• _WHAT YOU NEED TO DO_
Leaving out the pictures, please retype each record exactly.

─── SOURCE RECORDS ───

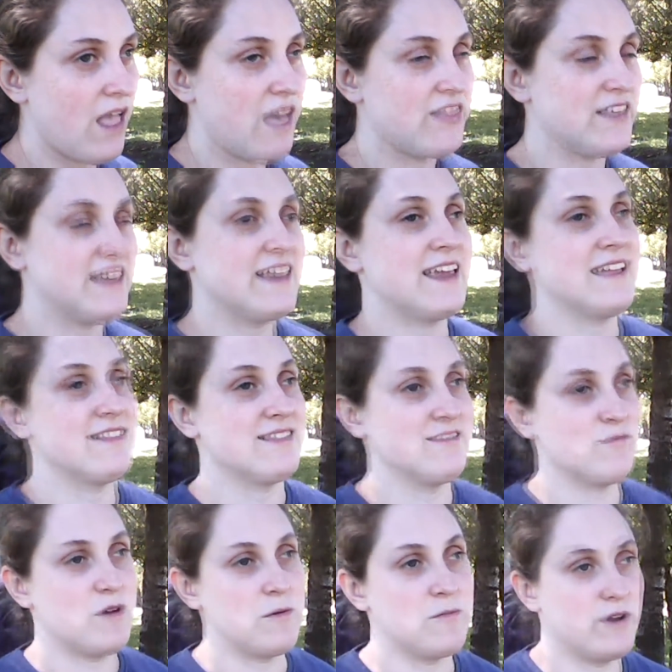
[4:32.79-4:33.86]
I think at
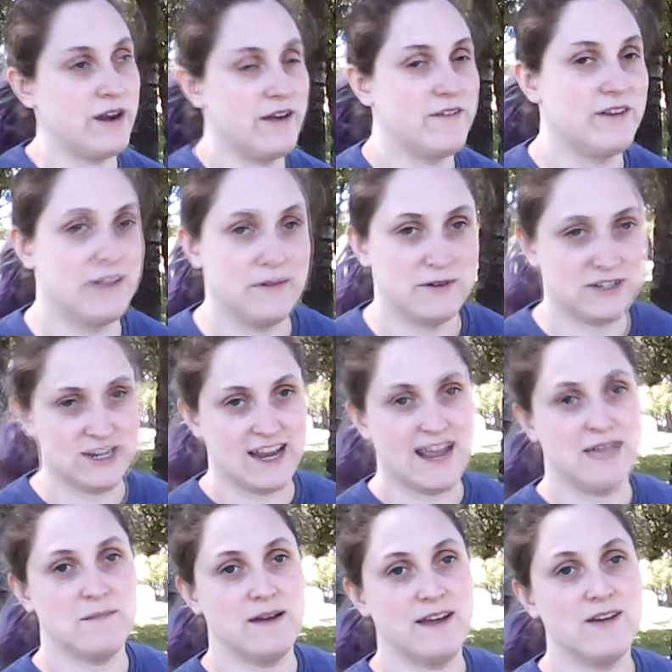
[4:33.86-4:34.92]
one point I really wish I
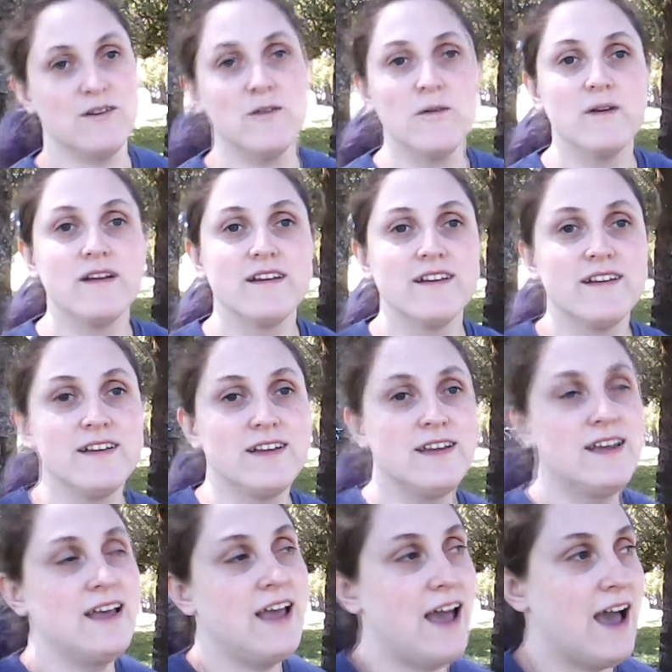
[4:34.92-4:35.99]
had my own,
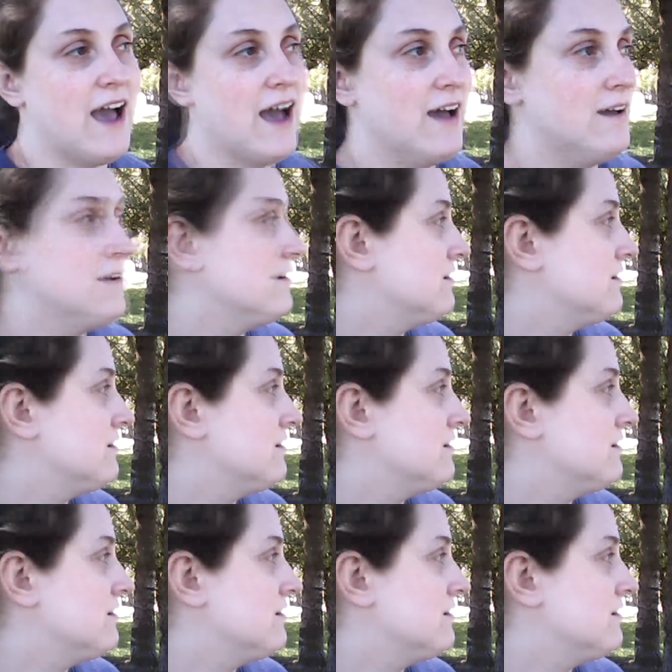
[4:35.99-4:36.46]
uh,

───

• _OUTPUT OF THE EXERCISE_
[4:32.79-4:33.86]
I think at
[4:33.86-4:34.92]
one point I really wish I
[4:34.92-4:35.99]
had my own,
[4:35.99-4:36.46]
uh,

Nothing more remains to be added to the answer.